No pictures, please: print exactly the lines from the one that contains "[0:09.00-0:10.00]" through the last line of the listing.

[[ SOURCE INFORMATION, beginning ]]

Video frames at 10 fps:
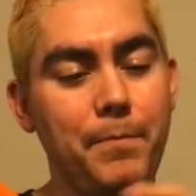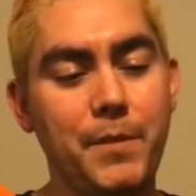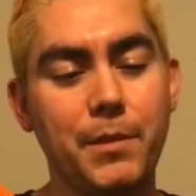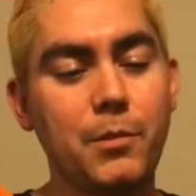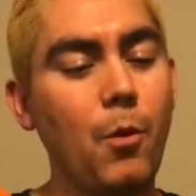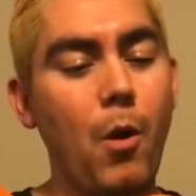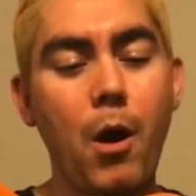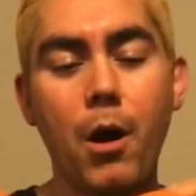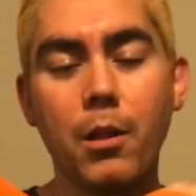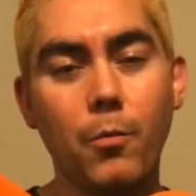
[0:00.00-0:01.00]
just go
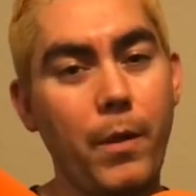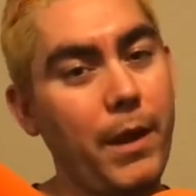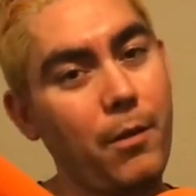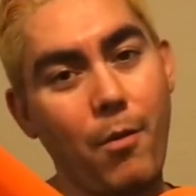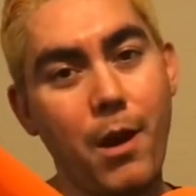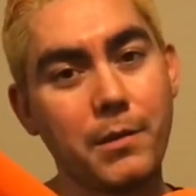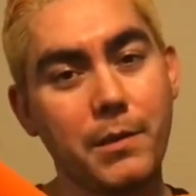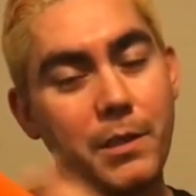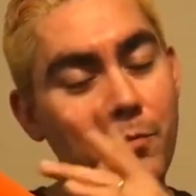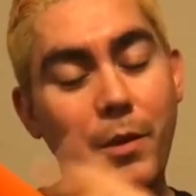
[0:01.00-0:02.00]
all the way
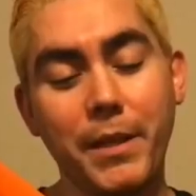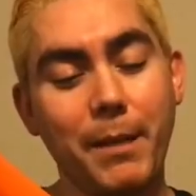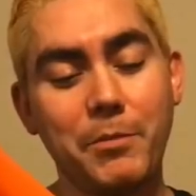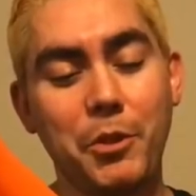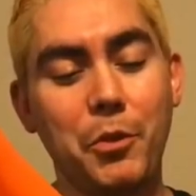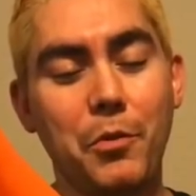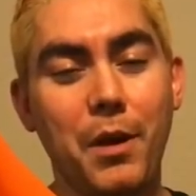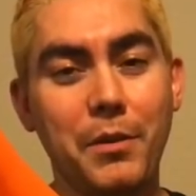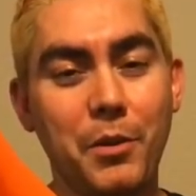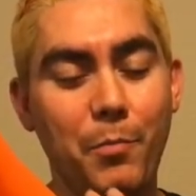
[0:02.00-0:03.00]
across. It's really up to you
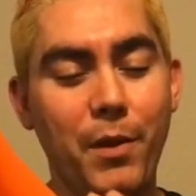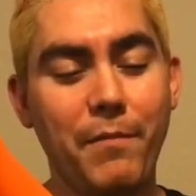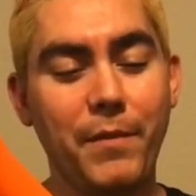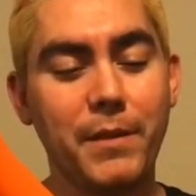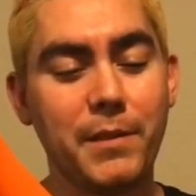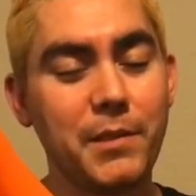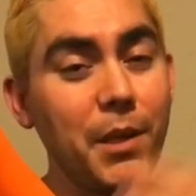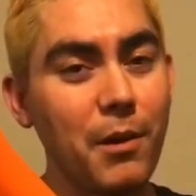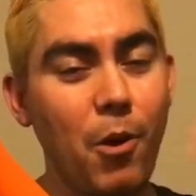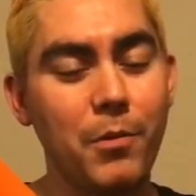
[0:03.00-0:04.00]
on your preference. It's
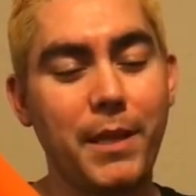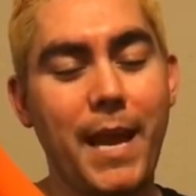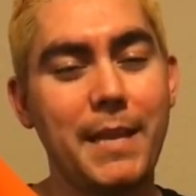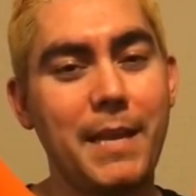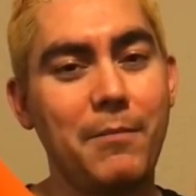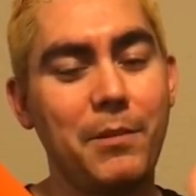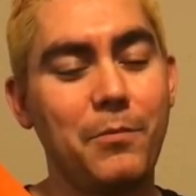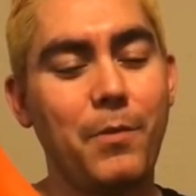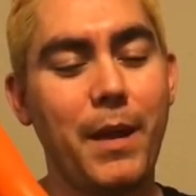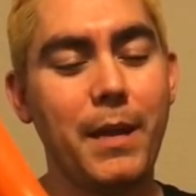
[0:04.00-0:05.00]
gonna hold the cat down
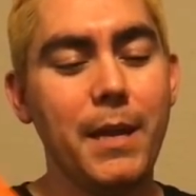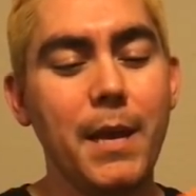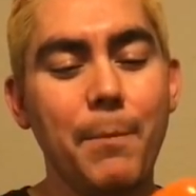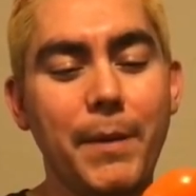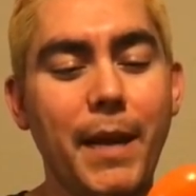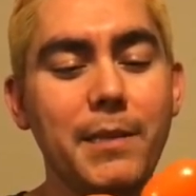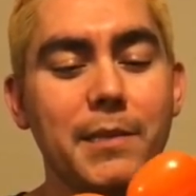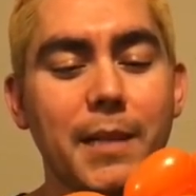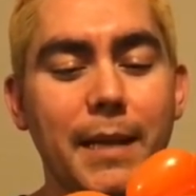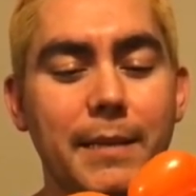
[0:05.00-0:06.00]
either way, but I
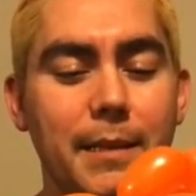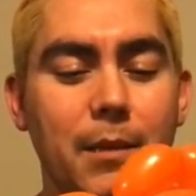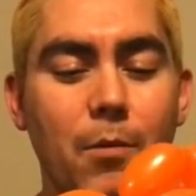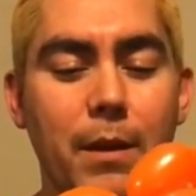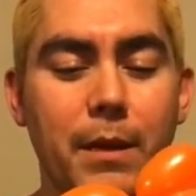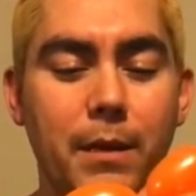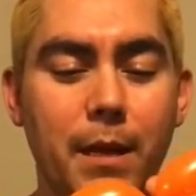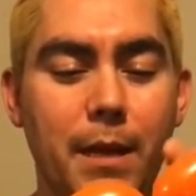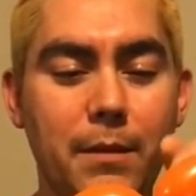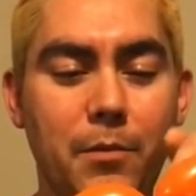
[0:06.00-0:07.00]
just liked it going
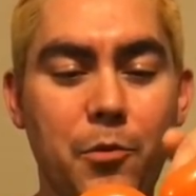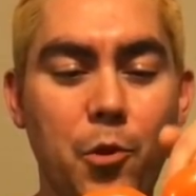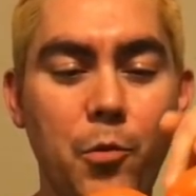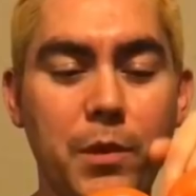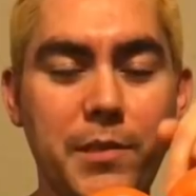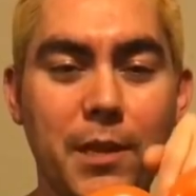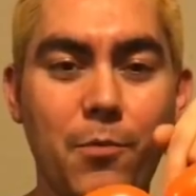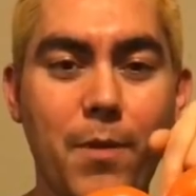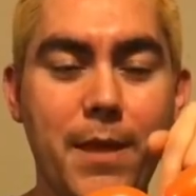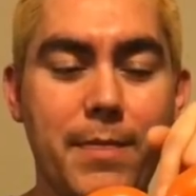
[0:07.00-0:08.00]
through the
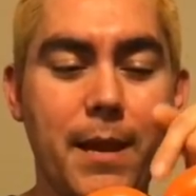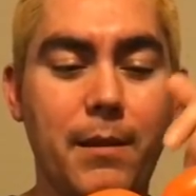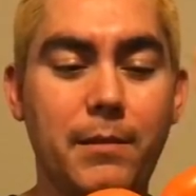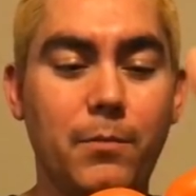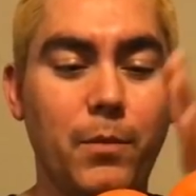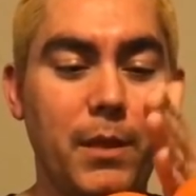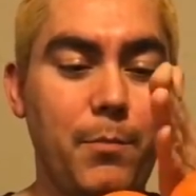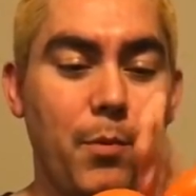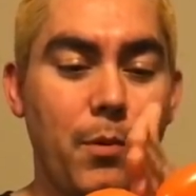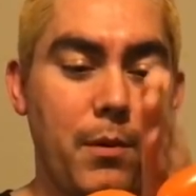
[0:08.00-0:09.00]
center right there to really
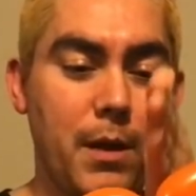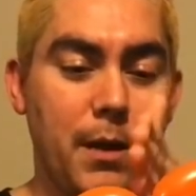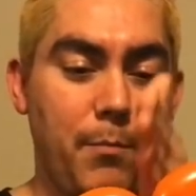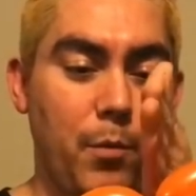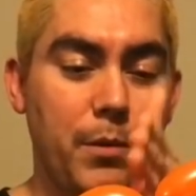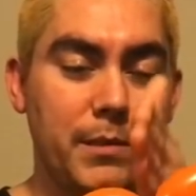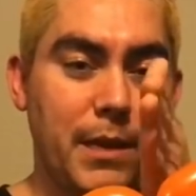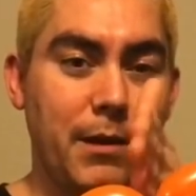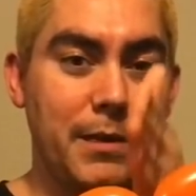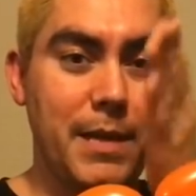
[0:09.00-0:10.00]
pull this
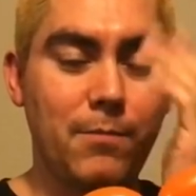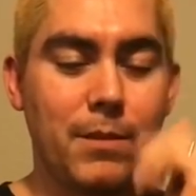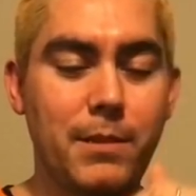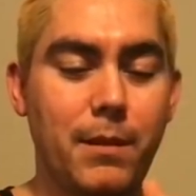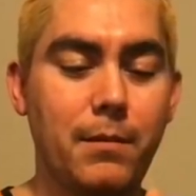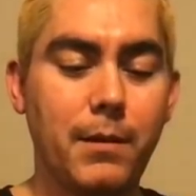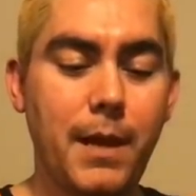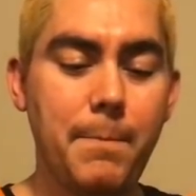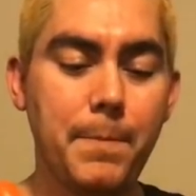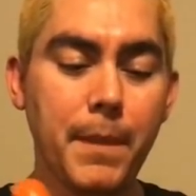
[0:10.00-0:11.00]
area down right there.
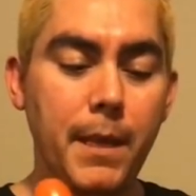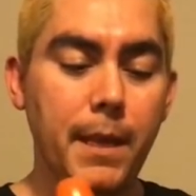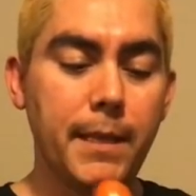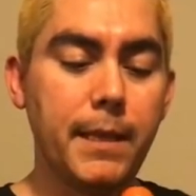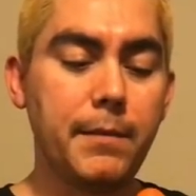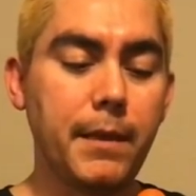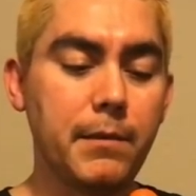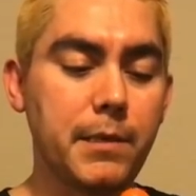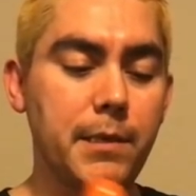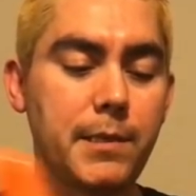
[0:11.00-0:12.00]
Okay, and the other thing I
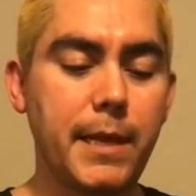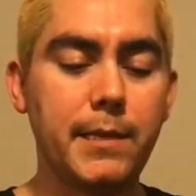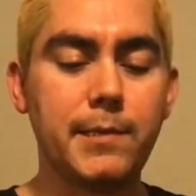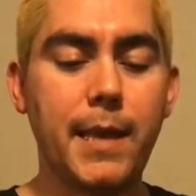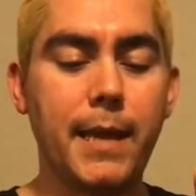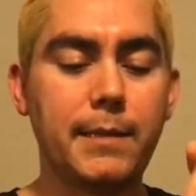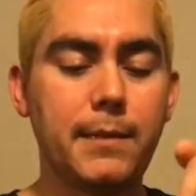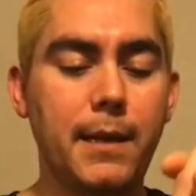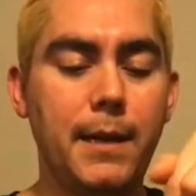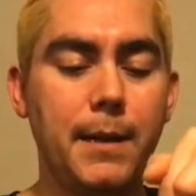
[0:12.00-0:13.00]
was gonna say is that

[[ SOURCE INFORMATION, end ]]

**ANSWER:**
[0:09.00-0:10.00]
pull this
[0:10.00-0:11.00]
area down right there.
[0:11.00-0:12.00]
Okay, and the other thing I
[0:12.00-0:13.00]
was gonna say is that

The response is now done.